Synopsis: Now ten years after the events in "The 4-D War", an older Lady Rema-Du is attending a trade conference on Deserault. The goal of the conference is to establish uranium mining rights on the planet, whose inhabitants ostensibly have no way of extracting the uranium themselves. Three delegations have come to place bids: the Gallifreyans, the Black Sun, and the Sontarans.
Rema-Du's father, the now extremely elderly Griffen, has traced the beginning of hostilities between the Order of the Black Sun and Gallifrey to this moment in history. However, the Black Sun delegates all seem completely amiable. Griffen supposes that the Black Sun, despite being a time traveling culture as well, don't necessarily know that 30,000 years hence they are at war with Gallifrey. Indeed, so much does Rema-Du come to trust the Black Sun, that she falls in love with Adamath, a Black Sun ambassador. Consequently, the two delegations put together a joint bid for the uranium, which leaves the Sontarans out in the cold.

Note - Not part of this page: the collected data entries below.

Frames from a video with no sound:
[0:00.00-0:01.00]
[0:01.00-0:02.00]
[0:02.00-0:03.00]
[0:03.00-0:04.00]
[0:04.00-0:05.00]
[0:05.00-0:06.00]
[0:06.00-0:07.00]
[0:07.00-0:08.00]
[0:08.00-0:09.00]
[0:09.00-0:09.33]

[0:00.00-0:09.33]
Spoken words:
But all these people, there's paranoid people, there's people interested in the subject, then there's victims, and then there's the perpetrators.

Just as the conference concludes and the Desaraulti are about to announce that the Gallifrey/Black Sun bid has won the rights, a jealous Brilox sets in motion the Sontaran "counter-offer". He mindwipes one of the Gallifreyan security guards and has her gruesomely kill a Black Sun elder on the ceremonial dais, to the shock of all those in attendance. Wardog puts down his colleague on the spot, ostensibly hoping to avert any further bloodshed.

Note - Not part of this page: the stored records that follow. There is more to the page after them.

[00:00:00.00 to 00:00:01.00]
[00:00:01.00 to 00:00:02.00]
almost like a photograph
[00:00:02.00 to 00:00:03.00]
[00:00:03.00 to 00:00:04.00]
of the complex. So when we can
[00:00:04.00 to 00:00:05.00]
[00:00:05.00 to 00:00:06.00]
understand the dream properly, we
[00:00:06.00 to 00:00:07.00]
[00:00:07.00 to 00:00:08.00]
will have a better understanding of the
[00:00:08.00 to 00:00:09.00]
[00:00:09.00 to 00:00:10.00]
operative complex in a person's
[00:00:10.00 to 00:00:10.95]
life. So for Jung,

Later, he uses the Sontaran's mindwiping device on him. The Sontaran is left alive, but with a completely blank mind.
Notes: The real question with this concluding story is whether it merely shows the beginning of the First Great Time War or if it shows the end. All we know for sure is that the proximate cause—Brilox' manipulation of a Gallifreyan agent to kill a Black Sun elder—is detailed here. But Wardog's swift actions in neutralizing both Brilox and his Gallifreyan pawn—not to mention Rema-Du's romance with a Black Sun ambassador—might well have averted the war. The temporal paradox factor on this story is almost impenetrably high.